:: DIRECTIONS FOR THIS TASK ::
Retype the entire listing, keeping every word as it is.

:: GIVEN DATA ::
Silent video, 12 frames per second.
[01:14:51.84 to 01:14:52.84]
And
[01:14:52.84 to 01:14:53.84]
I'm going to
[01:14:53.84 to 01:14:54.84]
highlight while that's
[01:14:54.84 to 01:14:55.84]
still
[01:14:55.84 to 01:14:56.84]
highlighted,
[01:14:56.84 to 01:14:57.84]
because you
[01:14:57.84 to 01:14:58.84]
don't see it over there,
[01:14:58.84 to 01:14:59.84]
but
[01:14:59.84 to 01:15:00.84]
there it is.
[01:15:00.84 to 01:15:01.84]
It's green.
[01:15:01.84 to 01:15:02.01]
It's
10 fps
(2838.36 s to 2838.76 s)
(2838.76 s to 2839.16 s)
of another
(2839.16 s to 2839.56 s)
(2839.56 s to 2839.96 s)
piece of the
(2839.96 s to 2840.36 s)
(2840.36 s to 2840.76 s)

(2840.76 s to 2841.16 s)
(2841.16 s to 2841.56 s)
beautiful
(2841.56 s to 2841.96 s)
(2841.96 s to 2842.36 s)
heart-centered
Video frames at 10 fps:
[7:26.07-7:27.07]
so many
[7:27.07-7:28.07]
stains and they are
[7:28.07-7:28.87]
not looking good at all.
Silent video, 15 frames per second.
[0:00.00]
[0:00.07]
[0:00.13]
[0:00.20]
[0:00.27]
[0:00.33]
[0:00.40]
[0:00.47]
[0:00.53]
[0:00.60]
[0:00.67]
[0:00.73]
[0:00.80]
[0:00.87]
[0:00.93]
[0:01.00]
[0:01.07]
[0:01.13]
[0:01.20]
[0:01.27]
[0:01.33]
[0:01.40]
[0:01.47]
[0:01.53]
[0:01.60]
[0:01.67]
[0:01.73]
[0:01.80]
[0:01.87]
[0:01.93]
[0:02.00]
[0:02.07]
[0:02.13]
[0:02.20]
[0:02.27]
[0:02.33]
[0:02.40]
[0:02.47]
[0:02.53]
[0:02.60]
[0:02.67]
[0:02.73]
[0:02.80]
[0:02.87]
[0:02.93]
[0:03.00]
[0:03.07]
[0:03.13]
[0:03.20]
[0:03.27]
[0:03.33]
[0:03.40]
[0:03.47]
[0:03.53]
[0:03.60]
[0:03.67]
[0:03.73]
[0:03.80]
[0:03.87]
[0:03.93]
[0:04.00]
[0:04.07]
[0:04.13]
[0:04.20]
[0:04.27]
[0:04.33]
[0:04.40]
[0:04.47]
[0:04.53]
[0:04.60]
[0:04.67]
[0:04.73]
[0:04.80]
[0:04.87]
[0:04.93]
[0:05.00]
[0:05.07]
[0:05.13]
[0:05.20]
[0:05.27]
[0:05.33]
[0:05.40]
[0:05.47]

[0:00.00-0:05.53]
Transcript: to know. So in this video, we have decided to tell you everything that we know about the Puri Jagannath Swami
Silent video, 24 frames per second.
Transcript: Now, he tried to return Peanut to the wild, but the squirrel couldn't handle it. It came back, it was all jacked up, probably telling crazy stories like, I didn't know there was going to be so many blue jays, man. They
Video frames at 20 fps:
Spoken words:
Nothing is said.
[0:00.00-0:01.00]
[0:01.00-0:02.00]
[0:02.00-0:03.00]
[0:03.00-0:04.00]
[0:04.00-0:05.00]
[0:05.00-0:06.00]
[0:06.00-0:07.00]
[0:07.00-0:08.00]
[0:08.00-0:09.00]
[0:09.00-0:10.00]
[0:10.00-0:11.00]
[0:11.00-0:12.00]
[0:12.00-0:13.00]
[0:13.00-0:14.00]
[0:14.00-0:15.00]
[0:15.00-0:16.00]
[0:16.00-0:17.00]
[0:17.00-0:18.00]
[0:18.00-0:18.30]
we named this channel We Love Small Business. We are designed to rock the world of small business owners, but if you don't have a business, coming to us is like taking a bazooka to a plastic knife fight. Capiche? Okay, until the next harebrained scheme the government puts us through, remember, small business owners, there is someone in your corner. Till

:: SOLUTION BELOW ::
Silent video, 12 frames per second.
[01:14:51.84 to 01:14:52.84]
And
[01:14:52.84 to 01:14:53.84]
I'm going to
[01:14:53.84 to 01:14:54.84]
highlight while that's
[01:14:54.84 to 01:14:55.84]
still
[01:14:55.84 to 01:14:56.84]
highlighted,
[01:14:56.84 to 01:14:57.84]
because you
[01:14:57.84 to 01:14:58.84]
don't see it over there,
[01:14:58.84 to 01:14:59.84]
but
[01:14:59.84 to 01:15:00.84]
there it is.
[01:15:00.84 to 01:15:01.84]
It's green.
[01:15:01.84 to 01:15:02.01]
It's
10 fps
(2838.36 s to 2838.76 s)
(2838.76 s to 2839.16 s)
of another
(2839.16 s to 2839.56 s)
(2839.56 s to 2839.96 s)
piece of the
(2839.96 s to 2840.36 s)
(2840.36 s to 2840.76 s)

(2840.76 s to 2841.16 s)
(2841.16 s to 2841.56 s)
beautiful
(2841.56 s to 2841.96 s)
(2841.96 s to 2842.36 s)
heart-centered
Video frames at 10 fps:
[7:26.07-7:27.07]
so many
[7:27.07-7:28.07]
stains and they are
[7:28.07-7:28.87]
not looking good at all.
Silent video, 15 frames per second.
[0:00.00]
[0:00.07]
[0:00.13]
[0:00.20]
[0:00.27]
[0:00.33]
[0:00.40]
[0:00.47]
[0:00.53]
[0:00.60]
[0:00.67]
[0:00.73]
[0:00.80]
[0:00.87]
[0:00.93]
[0:01.00]
[0:01.07]
[0:01.13]
[0:01.20]
[0:01.27]
[0:01.33]
[0:01.40]
[0:01.47]
[0:01.53]
[0:01.60]
[0:01.67]
[0:01.73]
[0:01.80]
[0:01.87]
[0:01.93]
[0:02.00]
[0:02.07]
[0:02.13]
[0:02.20]
[0:02.27]
[0:02.33]
[0:02.40]
[0:02.47]
[0:02.53]
[0:02.60]
[0:02.67]
[0:02.73]
[0:02.80]
[0:02.87]
[0:02.93]
[0:03.00]
[0:03.07]
[0:03.13]
[0:03.20]
[0:03.27]
[0:03.33]
[0:03.40]
[0:03.47]
[0:03.53]
[0:03.60]
[0:03.67]
[0:03.73]
[0:03.80]
[0:03.87]
[0:03.93]
[0:04.00]
[0:04.07]
[0:04.13]
[0:04.20]
[0:04.27]
[0:04.33]
[0:04.40]
[0:04.47]
[0:04.53]
[0:04.60]
[0:04.67]
[0:04.73]
[0:04.80]
[0:04.87]
[0:04.93]
[0:05.00]
[0:05.07]
[0:05.13]
[0:05.20]
[0:05.27]
[0:05.33]
[0:05.40]
[0:05.47]

[0:00.00-0:05.53]
Transcript: to know. So in this video, we have decided to tell you everything that we know about the Puri Jagannath Swami
Silent video, 24 frames per second.
Transcript: Now, he tried to return Peanut to the wild, but the squirrel couldn't handle it. It came back, it was all jacked up, probably telling crazy stories like, I didn't know there was going to be so many blue jays, man. They
Video frames at 20 fps:
Spoken words:
Nothing is said.
[0:00.00-0:01.00]
[0:01.00-0:02.00]
[0:02.00-0:03.00]
[0:03.00-0:04.00]
[0:04.00-0:05.00]
[0:05.00-0:06.00]
[0:06.00-0:07.00]
[0:07.00-0:08.00]
[0:08.00-0:09.00]
[0:09.00-0:10.00]
[0:10.00-0:11.00]
[0:11.00-0:12.00]
[0:12.00-0:13.00]
[0:13.00-0:14.00]
[0:14.00-0:15.00]
[0:15.00-0:16.00]
[0:16.00-0:17.00]
[0:17.00-0:18.00]
[0:18.00-0:18.30]
we named this channel We Love Small Business. We are designed to rock the world of small business owners, but if you don't have a business, coming to us is like taking a bazooka to a plastic knife fight. Capiche? Okay, until the next harebrained scheme the government puts us through, remember, small business owners, there is someone in your corner. Till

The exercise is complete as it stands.